Happy 2019 Friends! I hope you and your loved ones had a fab holiday season and that your New Year is off to a great start.

December 28 marked the 6 month mark in my journey as a stay at home mom. It doesn’t feel like it’s been that long, but I also have a hard time remembering what life was like before this.

I wrote a to do list a mile long when I first started staying home. My expectation was I’d get through it rather quickly. I honestly believed that my house would be sparkling clean on the regular. That my closet would finally be organized and rid of all the clothes I was someday gonna fit back into (Bahahahah riiiiight). That I would comb through every cabinet, closet and dresser drawer and throw out all the unnecessary crap we have accumulated over the past 9+ years in this house.

Wanna know how many things I’ve checked off that super awesome list?!?!?! THREE…three measly things. I thought I was going to KonMari the shit out of my life before I knew what the heck that was. How is it that you accumulate so much stuff with a baby? How is it that we accumulate so much stuff in general? The truth is, there is clutter in what feels like every nook and cranny. It’s clean, but there is crap everywhere!!!!! The bedroom we have designated “the play room” has become an oversized storage closet where no playing is actually done. You can see that lovely room in the picture below…I promise we are not hoarders guys!

I quickly realized that my expectations did not match my reality. The reality is that unless the baby is sleeping I am not getting much done around the house. Especially now that she’s been walking for a few months. And when she is sleeping sometimes I just wanna binge watch Mrs. Maisel, You or The Tudors (all of which I have completed in the last several weeks and man they were good)! My “workday” starts anywhere from 4:30-6 am and ends at about 7 pm when she goes to sleep. Sometimes I have the night shift and sometimes I get lucky and she will sleep 10-12 hours straight for me. We’re still nursing, so it’s all me all the time for those nighttime wake ups.

While I know there will always be much to check off my growing to do list, I also know we have done some incredible things not on that list. We took our baby to 12 states and Canada before she turned 1. We took swim lessons and thankfully she loves the water. I am finally getting back to working out so I can feel better about myself and not cringe when I look in the mirror. I started this blog so I can have a creative outlet just for me. Even though I am not dedicating as much time as I’d like to it, something is better than nothing. I cook a lot more than I did when I had a day job. I’m getting back into photography because I am obsessed with photos. These are all wins I can be proud of.
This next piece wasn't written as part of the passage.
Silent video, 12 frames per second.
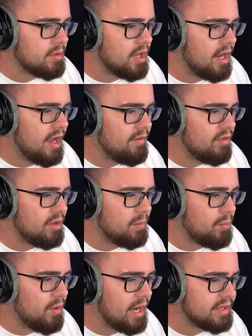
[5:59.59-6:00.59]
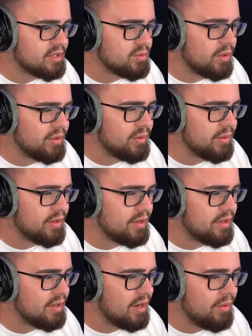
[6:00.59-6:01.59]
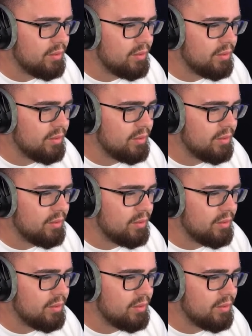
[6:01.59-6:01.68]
glad I have a little practice run going on here. I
While all of those things are great, the most amazing thing I’ve accomplished has been watching my tiny human grow, nurturing her sassy personality and being there for her when she needs me. All day. Every. Single. Day. To be able to watch her figure out new things lights up my life. This is not something I take lightly and I know that I am lucky to have the option to be there for all of it.
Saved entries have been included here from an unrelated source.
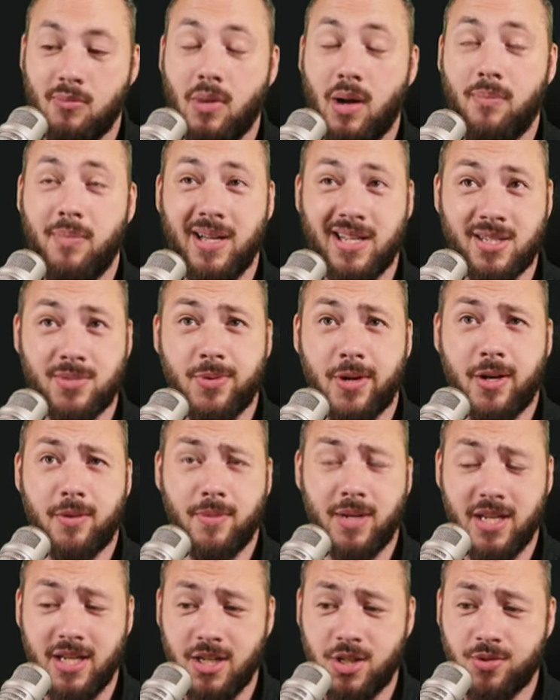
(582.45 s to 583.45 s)
My best
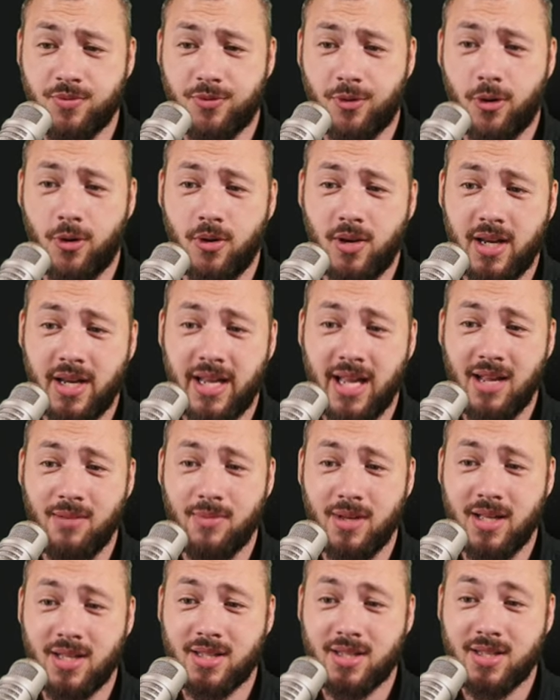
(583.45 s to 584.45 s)
recommendation for early game
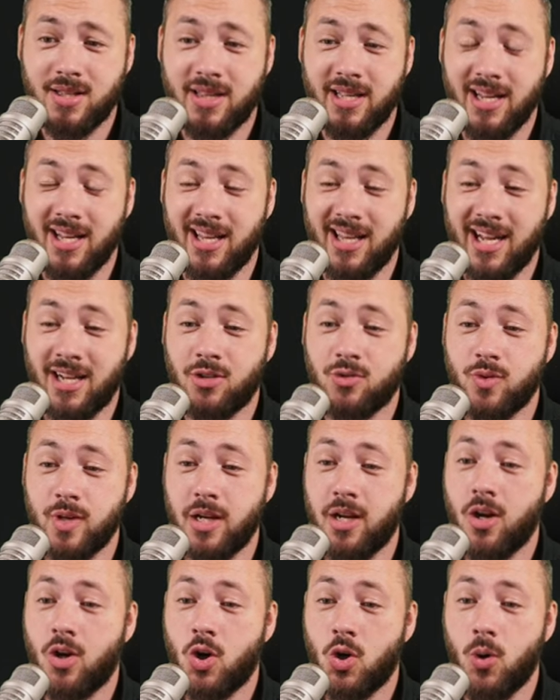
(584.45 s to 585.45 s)
is the electric
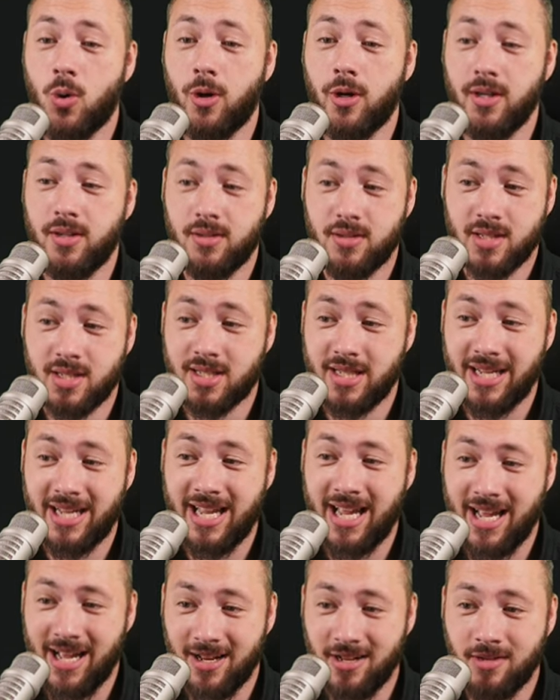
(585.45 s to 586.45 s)
coil stick
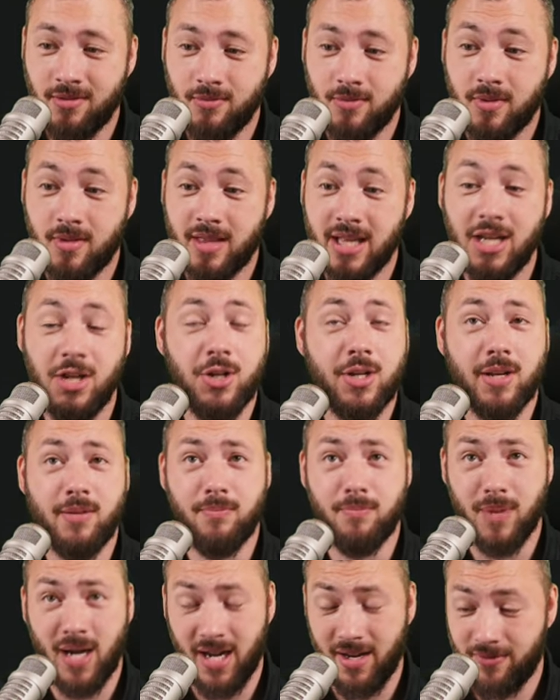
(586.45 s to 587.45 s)
hand that you
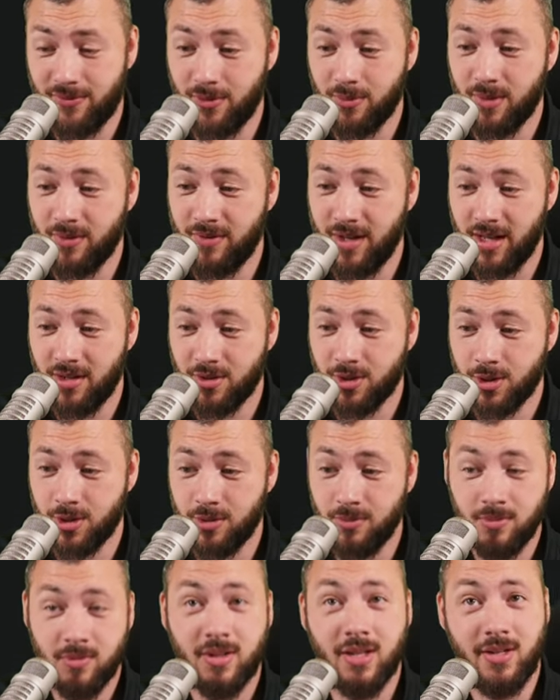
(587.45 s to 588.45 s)
can buy from a
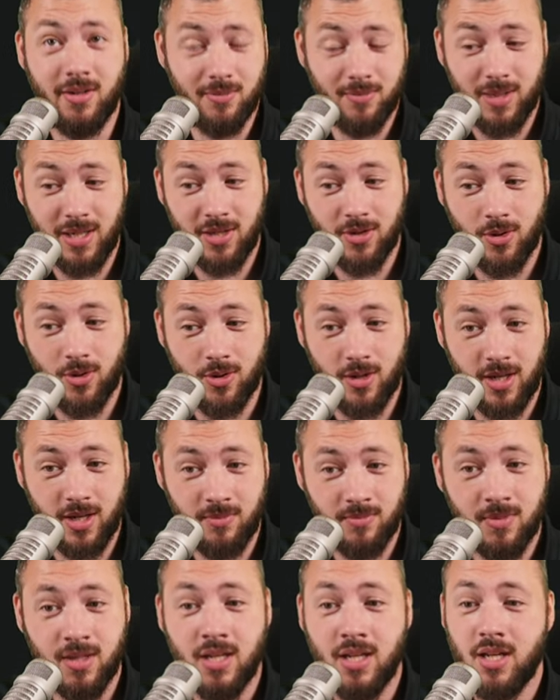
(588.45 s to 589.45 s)
vendor that you meet
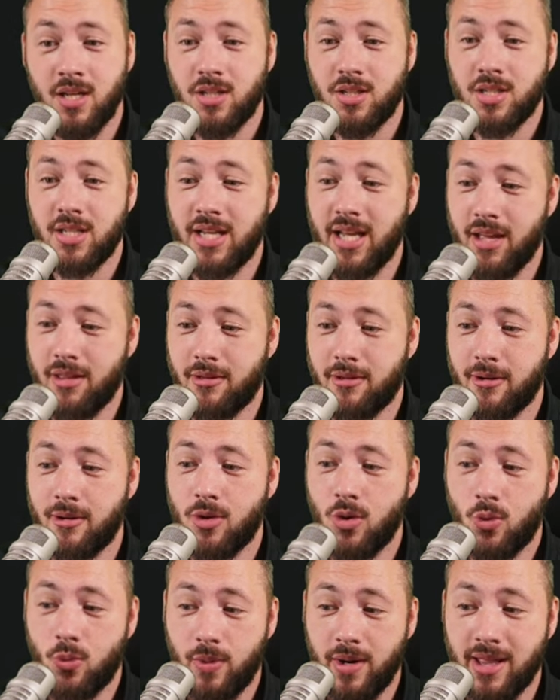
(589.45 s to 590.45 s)
early, together
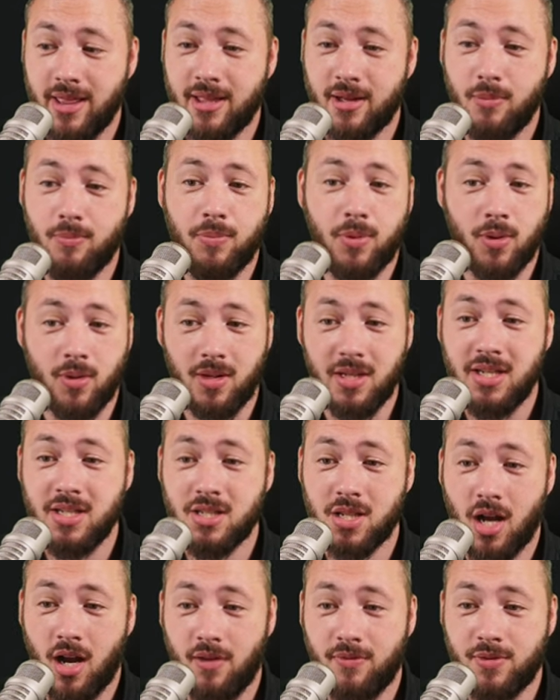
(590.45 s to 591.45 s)
with the
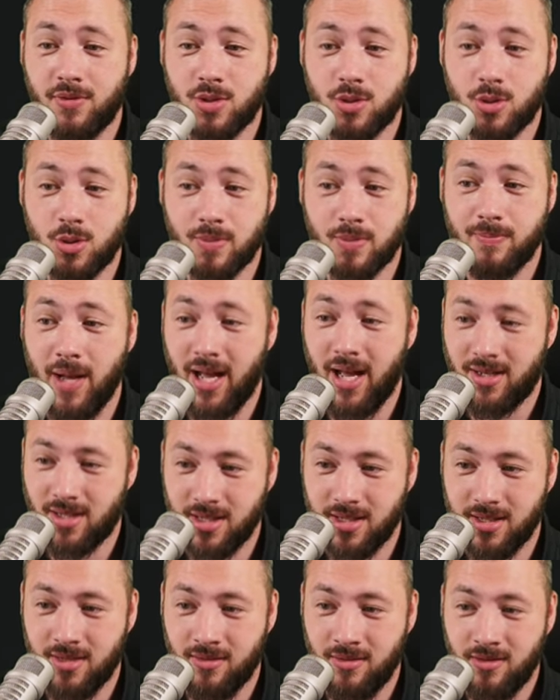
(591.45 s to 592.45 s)
police officer's
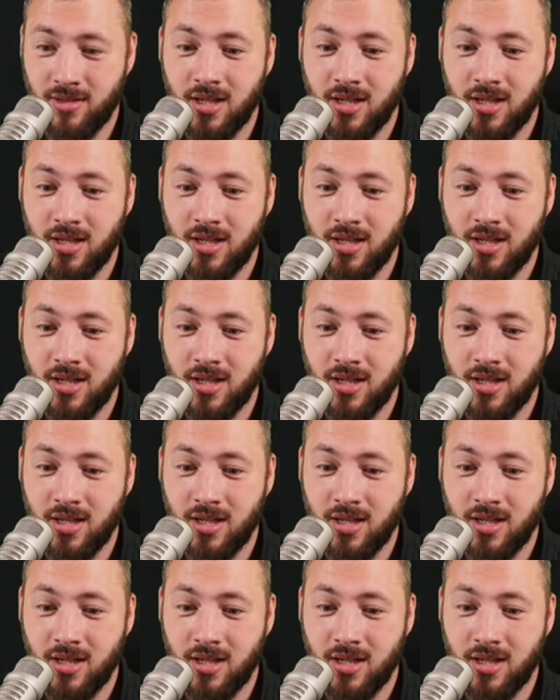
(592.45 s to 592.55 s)
baton,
I would be lying if I said staying home isn’t absolutely the hardest fucking job I have ever had. On the bad days I am envious of the working mamas and miss my former work life. Then I remember that I can never get this time back, so to me, it is worth it. Working mamas have their own hardships and we are all just doing our very best for our little ones.

Do you all have any tips to help me be more efficient and get through my dreaded to do list? How about any challenges you’ve had while transitioning from a working mama to a stay at home mama? I would love to hear about it in the comments below.

Love,

H

6 thoughts on “Lofty Goals and Unrealistic expectations – My 6 Month Review

  1. I heard, while pregnant, the happiest homes are the messiest homes. Although I can’t let go and let messes unfold, I do envy those that put the crazy lists and cleaning on the back burner to enjoy the small, every day moments. So good for you! You are very lucky to be there with Paige for every moment. You truly are an amazing mother. ❤️

    Liked by 1 person

  2. Yes to all of this!!! Omg I thought I would have homemade meals made every night, have a sparkling kitchen…and the reality is that we regularly eat frozen chicken nuggets and if company is coming I throw all our random shit in the laundry room 🤣🤣🤣

    My only advice is to keep doing what you’re doing, which is enjoying this time with your adorable daughter! ❤️

    Liked by 1 person

  3. I’m coming up on my 1-year anniversary of Stay-at-Home-Momming and I completely agree. I thought I was going to have SOO much time to do all the projects that I didn’t have time for while working (unfinished craft projects, cleaning, organizing, reading books, etc) and HA! none of that has happened. There’s just not enough hours in the day for the type of life we all idealize– the one where we work out, make meals, clean house, make time for our spouses, ourselves AND raise tiny humans.